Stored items
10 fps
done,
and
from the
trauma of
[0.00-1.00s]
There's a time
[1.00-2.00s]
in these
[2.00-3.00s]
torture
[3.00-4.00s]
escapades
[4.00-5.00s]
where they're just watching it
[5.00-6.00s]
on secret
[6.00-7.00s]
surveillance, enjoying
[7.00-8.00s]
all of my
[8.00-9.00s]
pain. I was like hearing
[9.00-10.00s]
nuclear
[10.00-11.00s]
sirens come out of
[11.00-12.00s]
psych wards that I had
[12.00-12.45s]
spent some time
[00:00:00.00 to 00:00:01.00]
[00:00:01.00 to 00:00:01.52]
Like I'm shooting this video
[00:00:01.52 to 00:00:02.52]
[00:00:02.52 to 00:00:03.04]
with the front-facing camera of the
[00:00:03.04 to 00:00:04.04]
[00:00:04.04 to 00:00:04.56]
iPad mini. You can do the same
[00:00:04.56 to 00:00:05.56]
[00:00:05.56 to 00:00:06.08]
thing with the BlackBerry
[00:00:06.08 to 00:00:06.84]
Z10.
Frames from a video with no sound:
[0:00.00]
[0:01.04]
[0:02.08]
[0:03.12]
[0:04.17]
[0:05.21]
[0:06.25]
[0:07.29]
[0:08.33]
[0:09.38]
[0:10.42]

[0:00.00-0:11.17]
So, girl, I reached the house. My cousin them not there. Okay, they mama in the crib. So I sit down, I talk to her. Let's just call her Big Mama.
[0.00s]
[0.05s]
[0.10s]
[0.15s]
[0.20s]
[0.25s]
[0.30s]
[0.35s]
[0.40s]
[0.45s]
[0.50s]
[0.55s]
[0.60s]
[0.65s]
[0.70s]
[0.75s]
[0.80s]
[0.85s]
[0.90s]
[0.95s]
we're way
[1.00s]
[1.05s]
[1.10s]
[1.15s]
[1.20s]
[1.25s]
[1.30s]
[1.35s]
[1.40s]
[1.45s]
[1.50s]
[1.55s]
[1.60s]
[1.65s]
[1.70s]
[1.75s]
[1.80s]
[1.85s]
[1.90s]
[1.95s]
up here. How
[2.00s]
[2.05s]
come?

• _Work instruction_:
Line by line, retype the data exactly as written.

• _Response below_:
10 fps
done,
and
from the
trauma of
[0.00-1.00s]
There's a time
[1.00-2.00s]
in these
[2.00-3.00s]
torture
[3.00-4.00s]
escapades
[4.00-5.00s]
where they're just watching it
[5.00-6.00s]
on secret
[6.00-7.00s]
surveillance, enjoying
[7.00-8.00s]
all of my
[8.00-9.00s]
pain. I was like hearing
[9.00-10.00s]
nuclear
[10.00-11.00s]
sirens come out of
[11.00-12.00s]
psych wards that I had
[12.00-12.45s]
spent some time
[00:00:00.00 to 00:00:01.00]
[00:00:01.00 to 00:00:01.52]
Like I'm shooting this video
[00:00:01.52 to 00:00:02.52]
[00:00:02.52 to 00:00:03.04]
with the front-facing camera of the
[00:00:03.04 to 00:00:04.04]
[00:00:04.04 to 00:00:04.56]
iPad mini. You can do the same
[00:00:04.56 to 00:00:05.56]
[00:00:05.56 to 00:00:06.08]
thing with the BlackBerry
[00:00:06.08 to 00:00:06.84]
Z10.
Frames from a video with no sound:
[0:00.00]
[0:01.04]
[0:02.08]
[0:03.12]
[0:04.17]
[0:05.21]
[0:06.25]
[0:07.29]
[0:08.33]
[0:09.38]
[0:10.42]

[0:00.00-0:11.17]
So, girl, I reached the house. My cousin them not there. Okay, they mama in the crib. So I sit down, I talk to her. Let's just call her Big Mama.
[0.00s]
[0.05s]
[0.10s]
[0.15s]
[0.20s]
[0.25s]
[0.30s]
[0.35s]
[0.40s]
[0.45s]
[0.50s]
[0.55s]
[0.60s]
[0.65s]
[0.70s]
[0.75s]
[0.80s]
[0.85s]
[0.90s]
[0.95s]
we're way
[1.00s]
[1.05s]
[1.10s]
[1.15s]
[1.20s]
[1.25s]
[1.30s]
[1.35s]
[1.40s]
[1.45s]
[1.50s]
[1.55s]
[1.60s]
[1.65s]
[1.70s]
[1.75s]
[1.80s]
[1.85s]
[1.90s]
[1.95s]
up here. How
[2.00s]
[2.05s]
come?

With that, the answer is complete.